Last month I showed you how to analyze your Major course and decide which short-game shots you'd need the most when you miss greens on your approaches. This month, continue to practice these shortgame plays so you can count on your technique when you need it. This area of practice is absolutely critical.

You can't win if you don't putt well, and that means rolling your lag putts close to avoid three-putts and converting on a good percentage from inside 10 feet. I know you can't make them all, but in the tournament you need to be comfortable over your short putts. This means spending at least one hour each week rolling short putts.

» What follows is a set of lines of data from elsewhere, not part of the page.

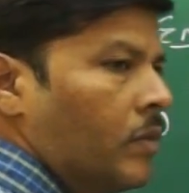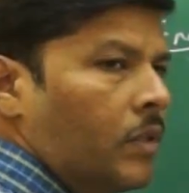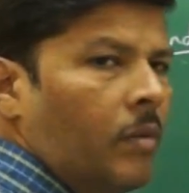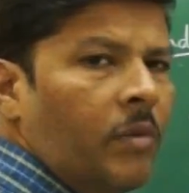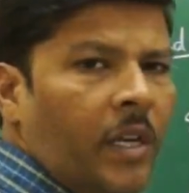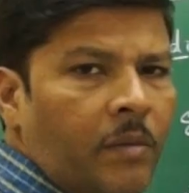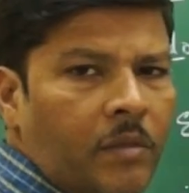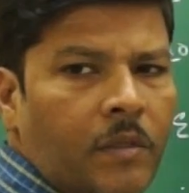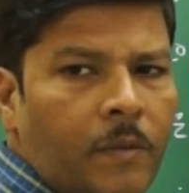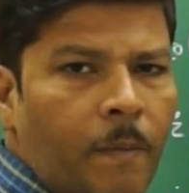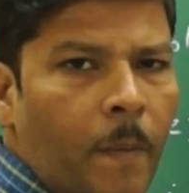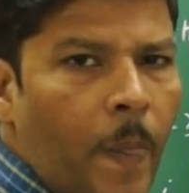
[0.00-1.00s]

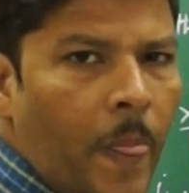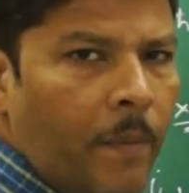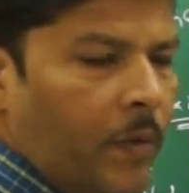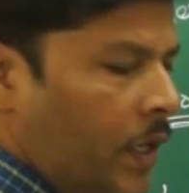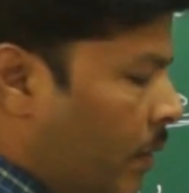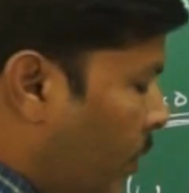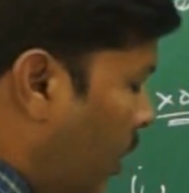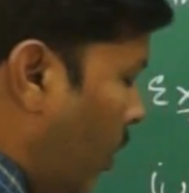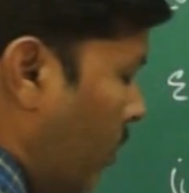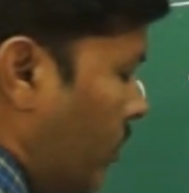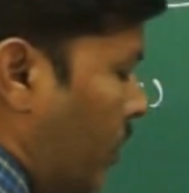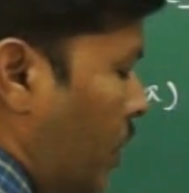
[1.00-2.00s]
Sometimes the chemical
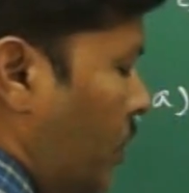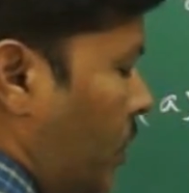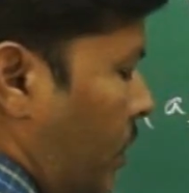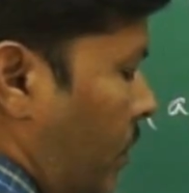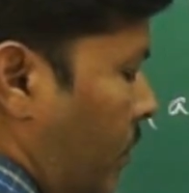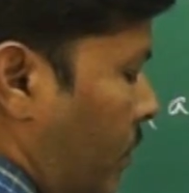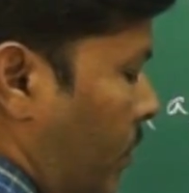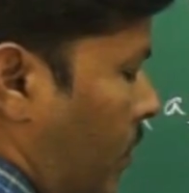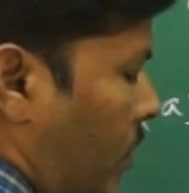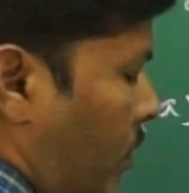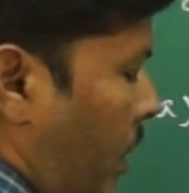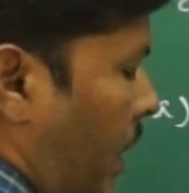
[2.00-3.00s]
oxidation,
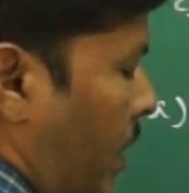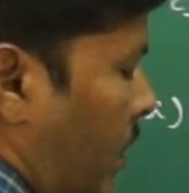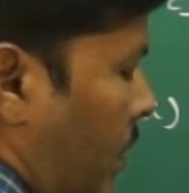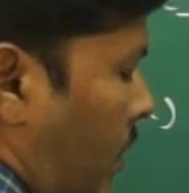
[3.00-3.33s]
okay,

Spend an hour each week hitting drives on the range, finishing in balance on each swing. Don't try to kill it—throttle back so that so that the ball travels only 90 percent of your typical big-hit distance, but still accelerate through to a complete finish. Notice how swinging at 90 percent gives you a tighter dispersion pattern. Once you recognize a consistent pattern, adjust your aim on the course so that you give yourself the best chance to hit the fairway.

Play your Major course once a week to put the final tweaks on your game. There's a meaningful difference between playing a course you know well and playing it for the first time or two. If you can't play it that often, try to get at least two rounds in, accompanied by a 30-minute practice session after each round to work on the shot (or shots) that cost you strokes during the round.